One hundred years ago, people thought that learning required thinking and thinking required mental discipline and mental discipline could be taught by studying something that obviously required mental discipline, like, say, Latin. But we know now that this is not true. Being facile in one discipline may give one some novel tools to analyze phenomena in other disciplines, but there is not much transfer. Each discipline has its own rules. This is yet another reason for studying the core disciplines with care to build a firm foundation for later learning.

But what does it mean “to think”? It surely has something to do with the ability to analyze complex problems and, at the same time, with the ability to synthesize information from many disparate sources to find a solution to a complex problem. When you think about it from this vantage point, it should come as no surprise that what it means to think is different for problems in physics than for problems in literary analysis or marine engine repair. Nor should it surprise us to find that gaining a lot of experience in analysis across the liberal arts should make it easier to learn a new field. You have more frameworks to hang new knowledge on, more tools to analyze new problems with, larger and more complex frameworks with which to integrate new information with old, more possibilities for bringing fresh perspectives to old problems by bringing the frameworks from one field to bear on the problems in another.

And now consider writing. If you cannot write well about it, you probably don’t understand it. If you cannot marshal the facts from a wide assortment of sources to make a compelling, logical argument, your command of the facts may be shaky and your ability to weave them together in a logical way may be just as shaky. Writing and complex thought are close companions. Even if you have got it straight in your head, if you cannot communicate it clearly, then you are at a huge disadvantage in today’s world, a world in which little can be accomplished by individuals who do not work in concert with others. From my point of view, good writing is the acid test of a good liberal education.

I have been presenting here an ideal of a liberal education which is far from the reality in too many places. Too few students leave college able to write well, whether or not they have studied the liberal arts. At too many colleges, the liberal arts curriculum can be no more than a random assortment of giant survey courses and idiosyncratic subjects tied more to what interests the faculty than what students need to build a solid foundation. Many universities and colleges make it all too easy for young people to study a discipline in the liberal arts in the expectation that it will lead to work in that discipline when little or none is available while, at the same time, failing to offer a broad and deep education in the liberal arts.

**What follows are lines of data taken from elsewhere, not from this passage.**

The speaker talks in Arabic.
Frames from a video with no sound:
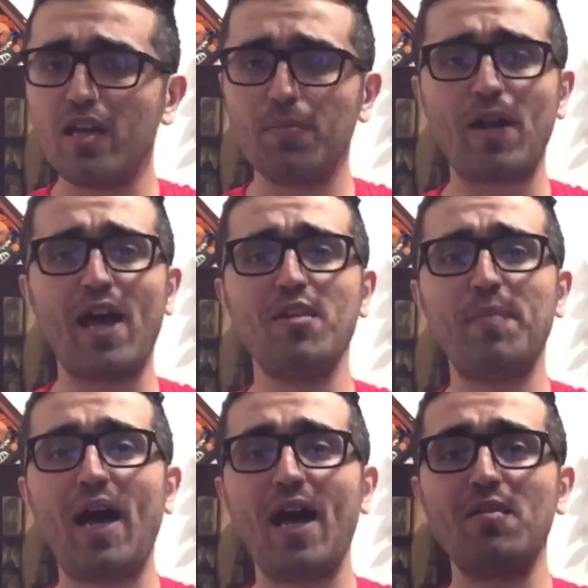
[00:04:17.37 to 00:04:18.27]
ابراهيم
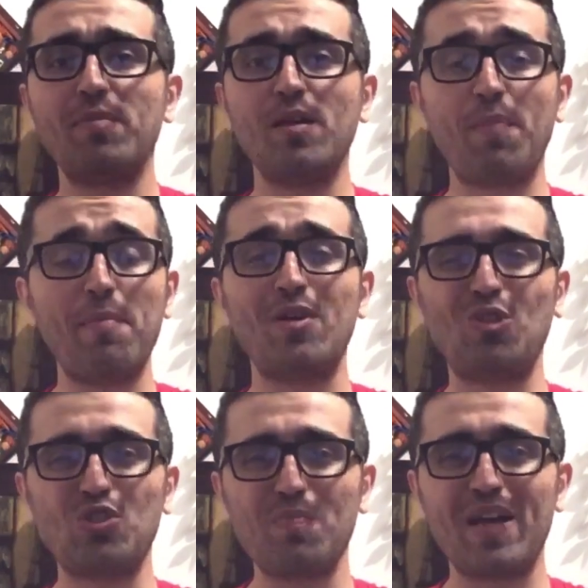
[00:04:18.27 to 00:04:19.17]
عالمه محمد
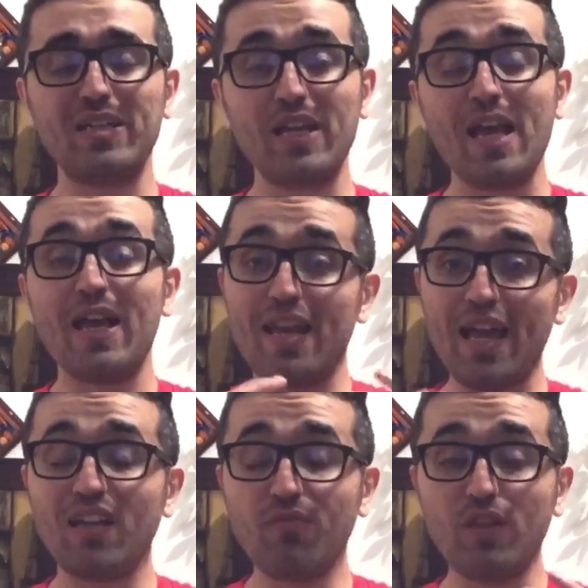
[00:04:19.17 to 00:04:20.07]
عثمان
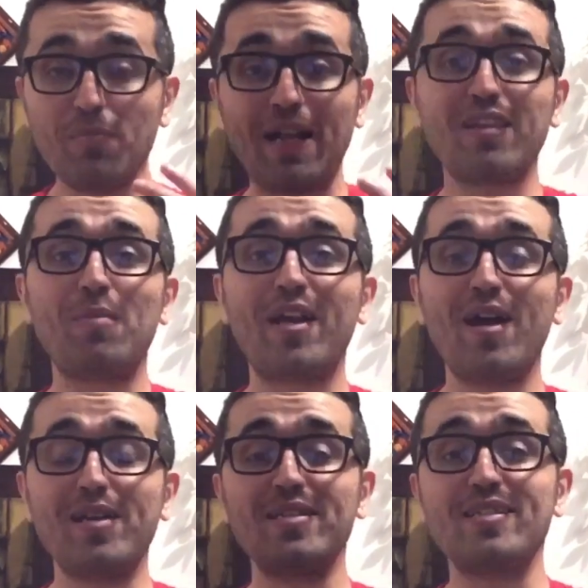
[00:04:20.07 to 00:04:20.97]
لكن في بعض
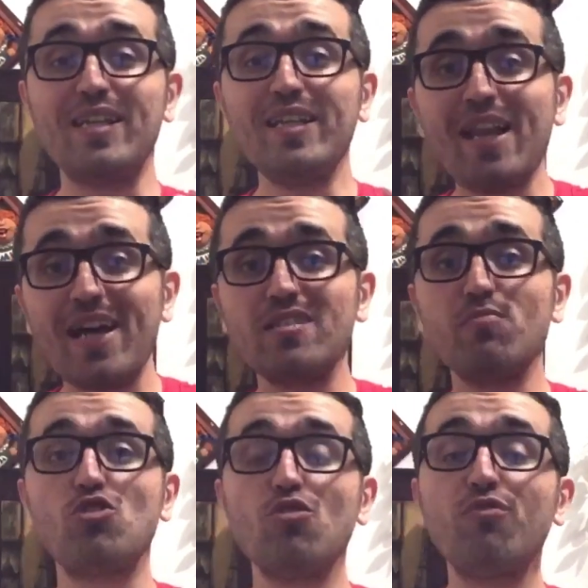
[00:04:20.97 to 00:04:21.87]
المراكز اللي
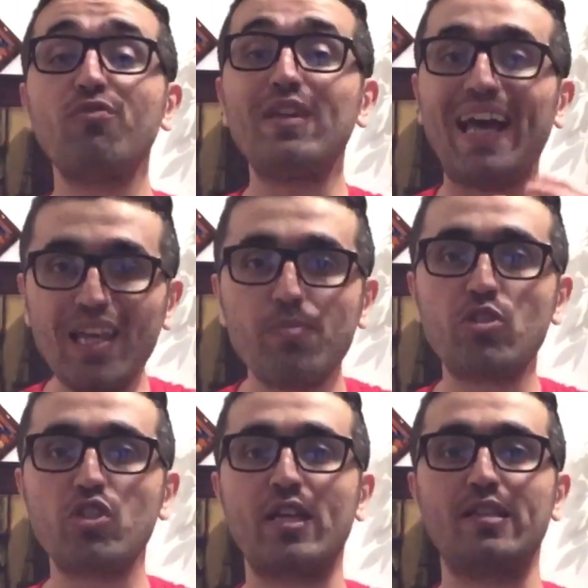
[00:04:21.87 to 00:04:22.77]
لازم نشوف لعيبه
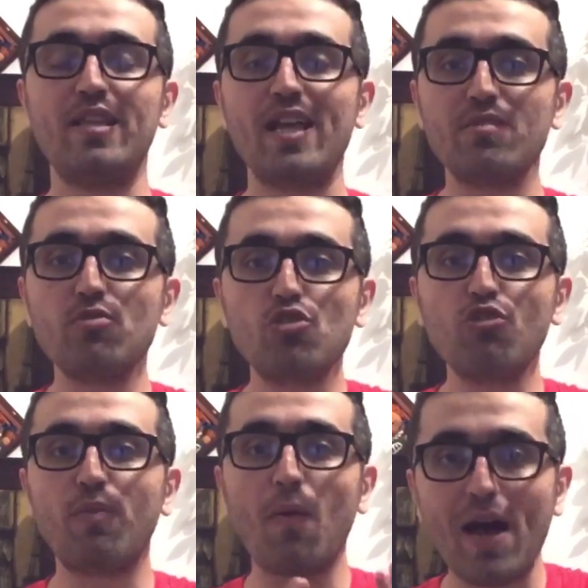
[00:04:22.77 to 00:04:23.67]
جدد لازم
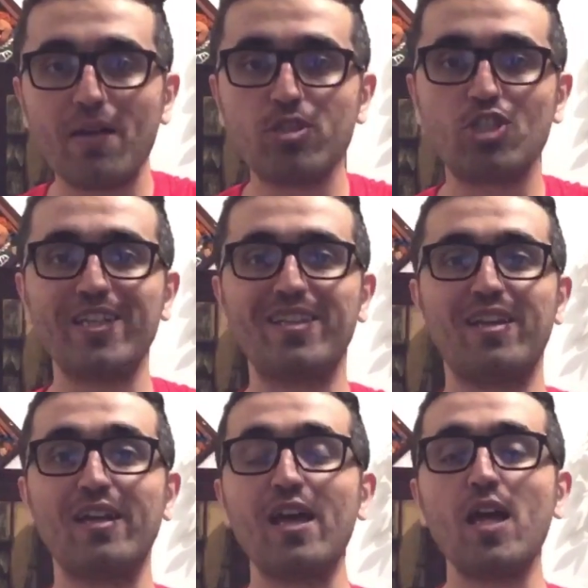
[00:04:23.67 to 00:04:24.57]
نشوف مواهب جديده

But there are colleges that still offer a first-rate education in the liberal arts of the sort I have been talking about. So hold the idea of that sort of education in your head for a moment. And now imagine that that it is married to the idea of preparing all of our students not just with a strong liberal education, but also with the skills and knowledge needed to hit the ground running with a strong technical education in a specialized area in strong demand from employers. That is what many people call the “T-shaped curriculum,” a curriculum that goes very deep in one area, but sits on top of a very strong liberal arts foundation that provides the flexibility for the entire workforce to keep learning and changing occupations throughout their entire life.

To do this at a price that nations and individuals can afford will require a much more efficient education system than most nations have now. We cannot keep piling on cost and more years of education. We will have to figure out how to educate everyone far faster and far more deeply then ever before, and we will have to figure out how to make academic education far more applied from the very beginning, with no sacrifice in academic understanding.